(SOURCE MATERIAL Opens)

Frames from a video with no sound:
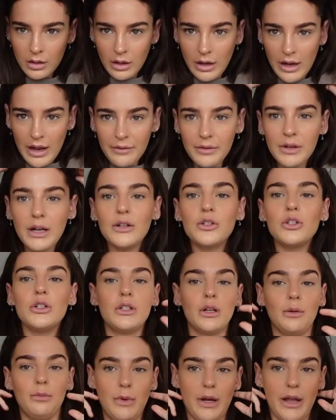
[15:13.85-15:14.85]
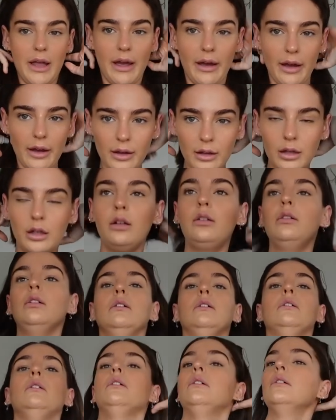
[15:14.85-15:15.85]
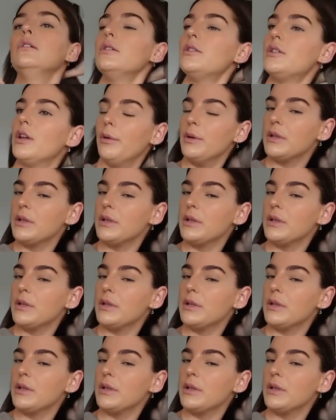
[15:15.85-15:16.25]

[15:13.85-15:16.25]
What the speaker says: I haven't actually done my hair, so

(SOURCE MATERIAL Closes)
(SOURCE MATERIAL Opens)

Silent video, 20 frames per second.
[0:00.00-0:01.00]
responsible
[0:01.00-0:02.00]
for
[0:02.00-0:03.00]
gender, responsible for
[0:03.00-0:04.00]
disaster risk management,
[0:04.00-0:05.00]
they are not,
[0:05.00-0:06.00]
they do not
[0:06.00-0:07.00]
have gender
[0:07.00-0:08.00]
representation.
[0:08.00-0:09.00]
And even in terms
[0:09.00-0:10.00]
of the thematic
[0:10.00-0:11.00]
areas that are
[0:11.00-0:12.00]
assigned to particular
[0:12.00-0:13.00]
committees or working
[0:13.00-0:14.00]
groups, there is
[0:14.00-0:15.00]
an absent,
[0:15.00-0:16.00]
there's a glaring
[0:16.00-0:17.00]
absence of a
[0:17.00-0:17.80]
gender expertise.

(SOURCE MATERIAL Closes)

• [HOW TO COMPLETE THIS TASK]: From the records above, copy only the lines running from the line holding "Frames from a" through the line holding "What the speaker", with no pictures.

• [RESPONSE TO THIS TASK]:
Frames from a video with no sound:
[15:13.85-15:14.85]
[15:14.85-15:15.85]
[15:15.85-15:16.25]

[15:13.85-15:16.25]
What the speaker says: I haven't actually done my hair, so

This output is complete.